A Quiet Passion

A Quiet Passion

La storia della celebre poetessa statunitense Emily Dickinson dagli anni della trasgressiva giovinezza alla vita adulta di auto reclusione. La poetica silenziosamente ribelle di Terence Davies trova, in questo poliedrico e controverso personaggio, un ottimo spunto per mettere a frutto il suo passato di fine conoscitore dell’animo femminile, dando vita ad alcune sequenze che rasentano il sublime. Il risultato è un preciso ritratto dell’artista americana, privata del mito e definita unicamente come essere umano.

VALUTAZIONE FILM.IT
TITOLO ORIGINALE
A Quiet Passion
GENERE
NAZIONE
United Kingdom
REGIA
CAST
DISTRIBUZIONE
Satine Film
DURATA
125 min.
USCITA CINEMA
14/06/2018
ANNO DI DISTRIBUZIONE
2016
di Gian Luca Pisacane

Il cinema di Terence Davies affascina per la cura dell’immagine. Niente è lasciato al caso: gli attori si muovono seguendo quasi una danza, in armonia con l’ambiente. Si creano splendide geometrie, richiami pittorici, che si avvicinano più a un quadro che al grande schermo. La luce del sole illumina i corpi attraverso le finestre, in sequenze spesso statiche, dove i movimenti sono ridotti al minimo. Ogni gesto è calcolato, quasi innaturale, ma è vita. Anzi è cinema che rappresenta la vita nella sua essenza, al di là di ogni eccesso naturalistico oggi tanto di moda…

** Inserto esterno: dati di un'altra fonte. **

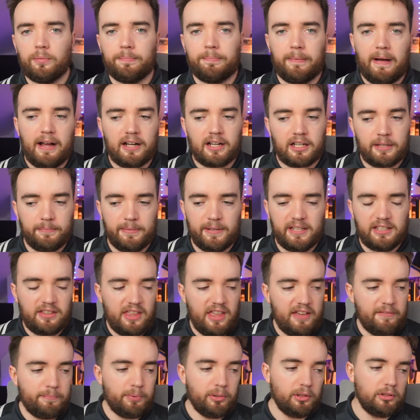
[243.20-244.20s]
back a bit.
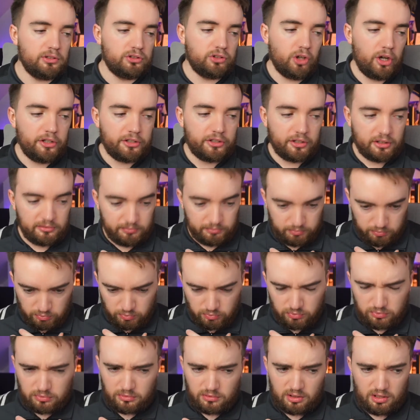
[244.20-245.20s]
They've pulled out
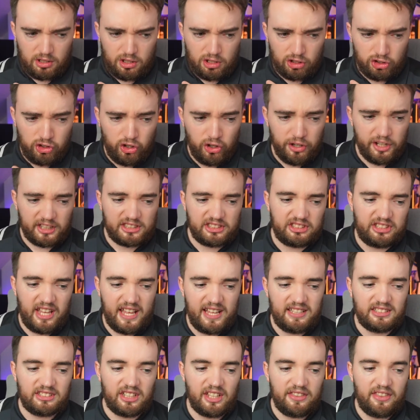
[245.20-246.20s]
to an
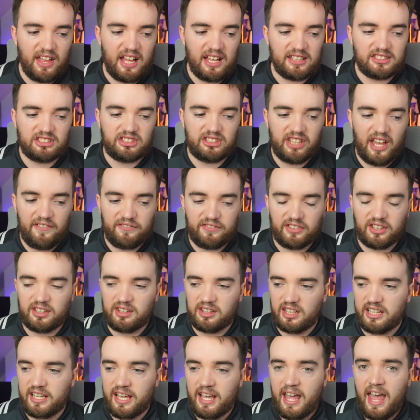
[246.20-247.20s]
extent, and that's
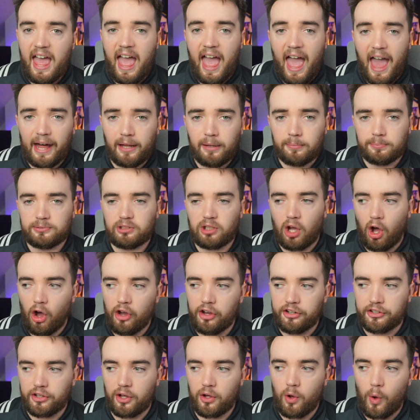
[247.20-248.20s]
definitely helped
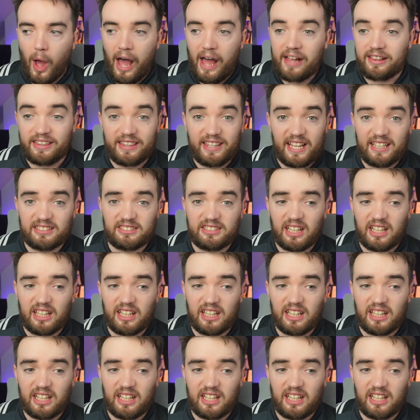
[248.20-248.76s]
out at Nice.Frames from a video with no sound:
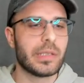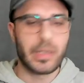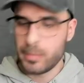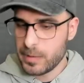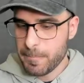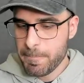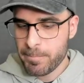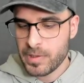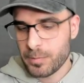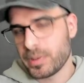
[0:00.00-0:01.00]
I mean,
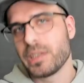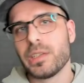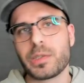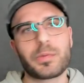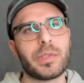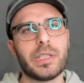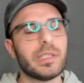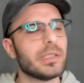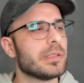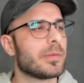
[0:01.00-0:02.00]
Blender is free,
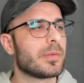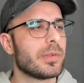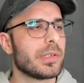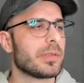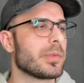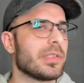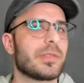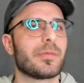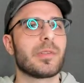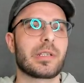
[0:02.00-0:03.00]
of course, which is
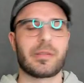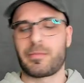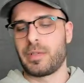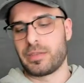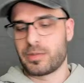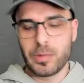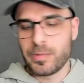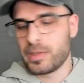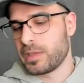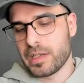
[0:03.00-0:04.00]
it's so
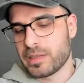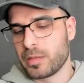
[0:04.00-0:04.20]
fantastic.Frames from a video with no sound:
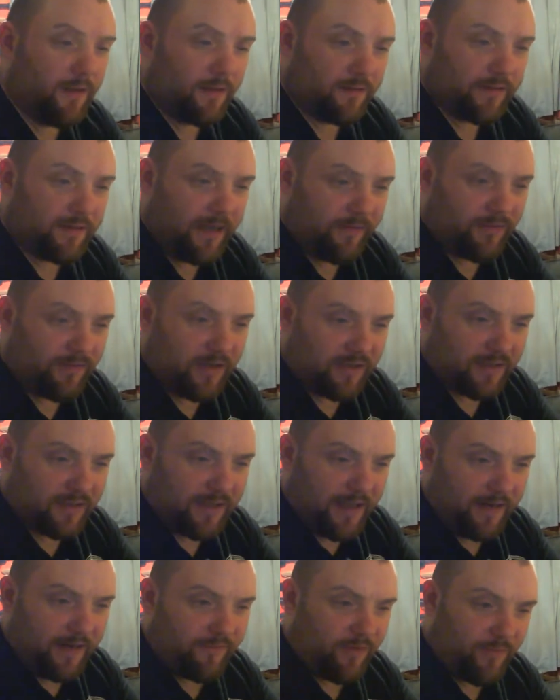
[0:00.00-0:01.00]
Steve says,
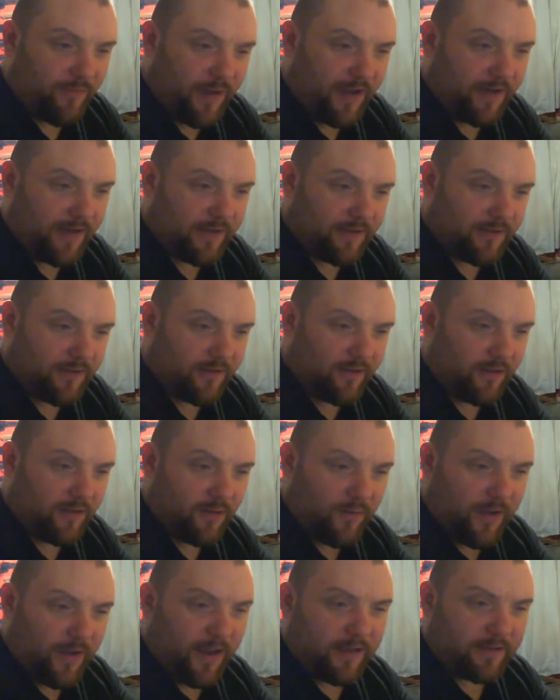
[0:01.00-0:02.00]
still, if you make it to the
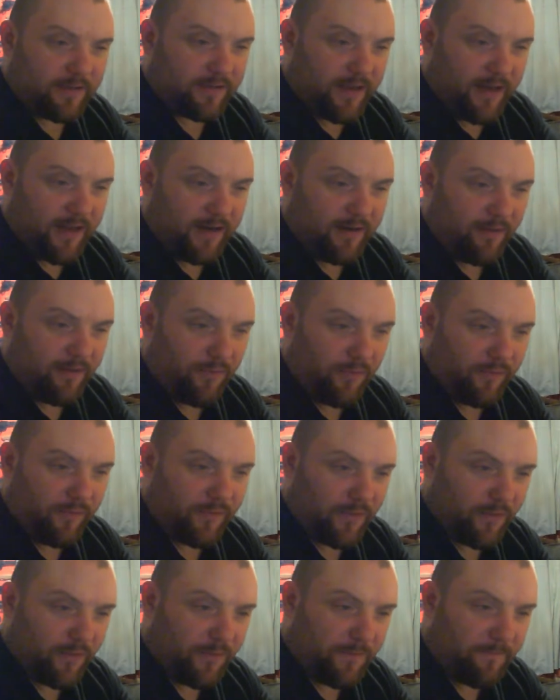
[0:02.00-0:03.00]
US and
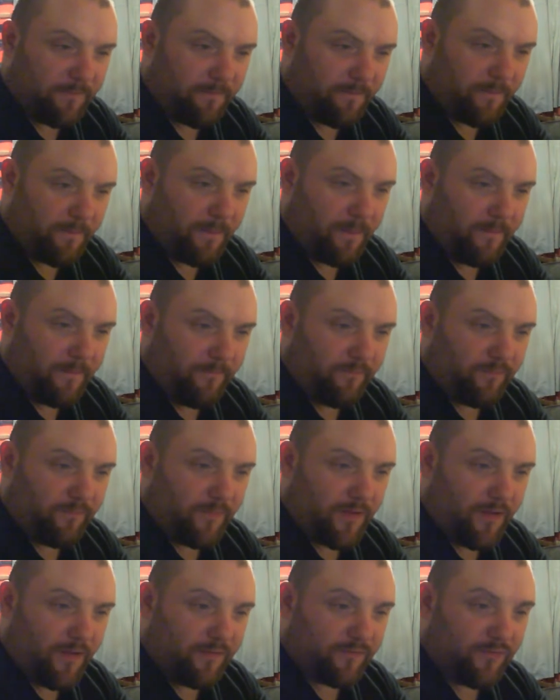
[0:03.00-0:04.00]
Louisville,
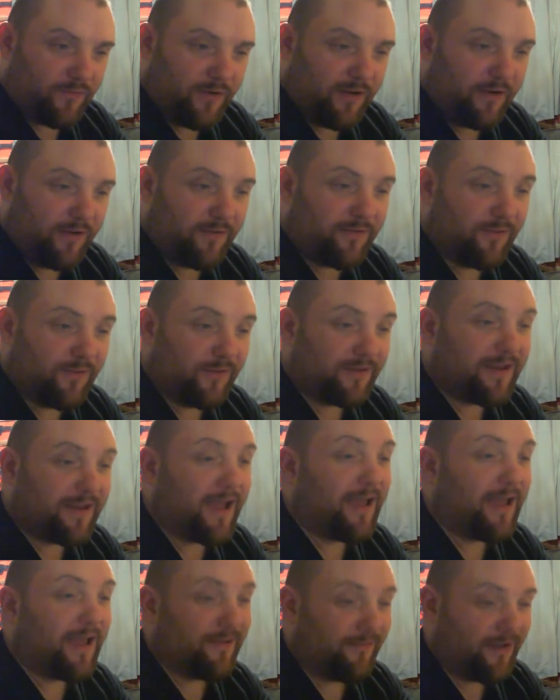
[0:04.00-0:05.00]
I'll treat you to a
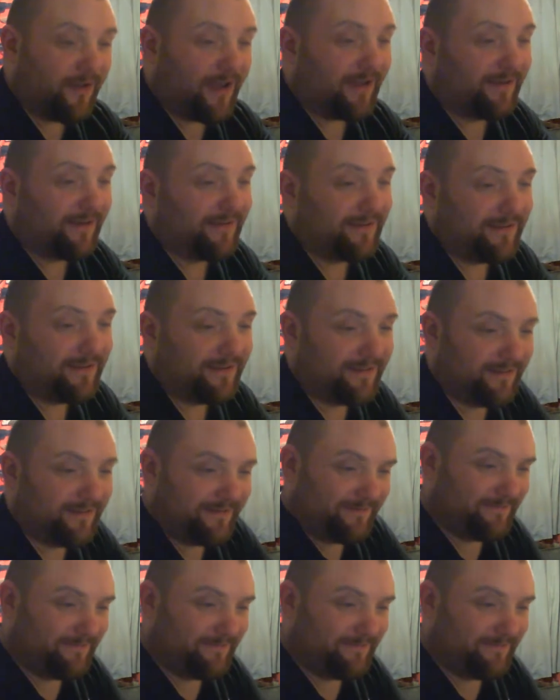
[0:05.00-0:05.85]
day at the range.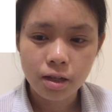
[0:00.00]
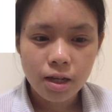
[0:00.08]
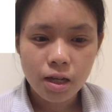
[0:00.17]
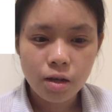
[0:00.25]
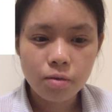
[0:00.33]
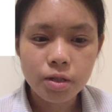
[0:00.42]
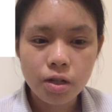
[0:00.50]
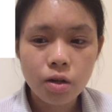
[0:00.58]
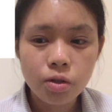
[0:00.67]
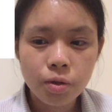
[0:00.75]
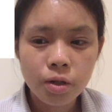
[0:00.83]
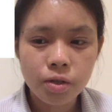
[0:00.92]
It was
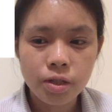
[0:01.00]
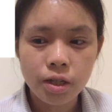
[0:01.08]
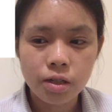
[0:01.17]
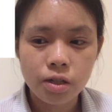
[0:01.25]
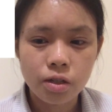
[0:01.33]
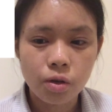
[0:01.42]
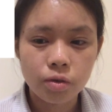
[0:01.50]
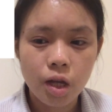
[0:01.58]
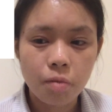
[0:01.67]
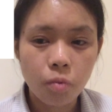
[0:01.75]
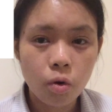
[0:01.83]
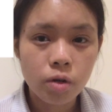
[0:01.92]
also interesting to note
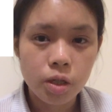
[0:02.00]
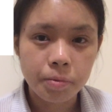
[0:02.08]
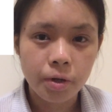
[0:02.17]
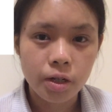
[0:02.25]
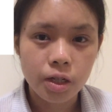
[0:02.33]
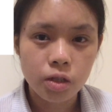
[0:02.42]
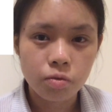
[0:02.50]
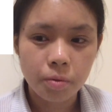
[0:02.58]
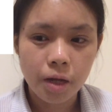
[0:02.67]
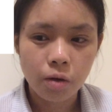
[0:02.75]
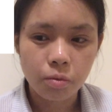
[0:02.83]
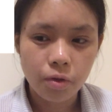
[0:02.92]
that more respondents
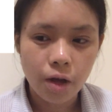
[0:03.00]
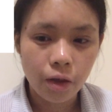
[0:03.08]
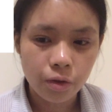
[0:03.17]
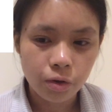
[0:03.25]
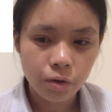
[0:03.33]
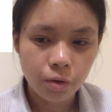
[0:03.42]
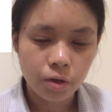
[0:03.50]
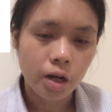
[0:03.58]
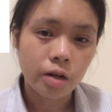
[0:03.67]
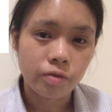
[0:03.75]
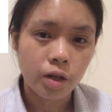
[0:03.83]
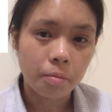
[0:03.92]
replied with other or none
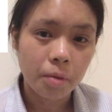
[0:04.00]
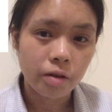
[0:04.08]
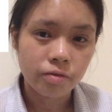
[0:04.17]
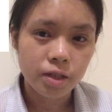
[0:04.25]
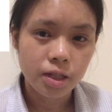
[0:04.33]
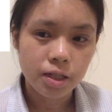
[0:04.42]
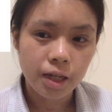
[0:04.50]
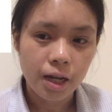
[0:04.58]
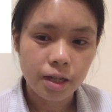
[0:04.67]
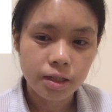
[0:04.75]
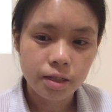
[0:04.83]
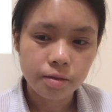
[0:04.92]
of the above in this
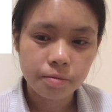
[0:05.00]
case.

In A Quiet Passion, siamo nell’America di Gettysburg, di George Washington, quella in cui ha vissuto la grande poetessa Emily DickinsonAncora una volta Davis racconta la storia di una donna schiacciata dal peso dell’esistenza. In Sunset Song, ambientato nella Scozia contadina, una donna si toglieva la vita per la nuova gravidanza impostale dal marito. Hester, la protagonista de Il profondo mare azzurro, era sopravvissuta a un tentato suicidio. Nei suoi film, sempre in costume, Davies indaga la condizione femminile, fa il ritratto di una società puritana, che si nasconde dietro alla religione e al perbenismo. A Quiet Passion, sofisticato biopic sulla poetessa Dickinson, si concentra sul suo animo ribelle, sulla sua ricerca della libertà sempre soffocata. Fin da ragazza, quando era a scuola, si rifiutava di sentirsi cristiana solo per uniformarsi al pensiero comune. Si opponeva al conformismo, non accettava le costrizioni. Raramente usciva dalla sua casa, e si rifugiava nella scrittura, nei versi delle sue poesie. Cercava la verità nelle piccole cose, trasmetteva la sua sofferenza nei testi che non le hanno mai lasciato pubblicare. L’apparente tranquillità del mondo si scontra nel film col suo spirito indomito, con una solitudine viscerale da cui ha tratto la sua forza. 
 
Keith Carradine interpreta un padre severo ma amorevole, che ha sempre cercato di rendere la figlia felice. Ma Dickinson era una vittima dei suoi tempi, in cui gli americani “facevano dell’ipocrisia la loro forza”, come ci spiega la protagonista durante una passeggiata in giardino. In pubblico bisognava mostrare una condotta irreprensibile, ma appena si rientrava in casa tutto era concesso, se si portavano i pantaloni. Un uomo poteva tradire la moglie, ma non il contrario. 
 
Davies punta la macchina da presa su chi deve soffocare la propria identità per il “pensiero comune”, sui sogni negati. Dickinson stessa sa che il successo potrà solo essere postumo, perché gli editori non le danno alcuna possibilità in quanto donna. Il suo è uno strazio quotidiano, un dolore che passa attraverso gli sfoghi con la sorella e l’invidia per il fratello, che può seguire la propria vocazione. Il film è la cronaca di una passione repressa, con una raffinata messa in scena e soprattutto con i versi toccanti, gli appassionati componimenti di una delle figure più significative dell’Ottocento.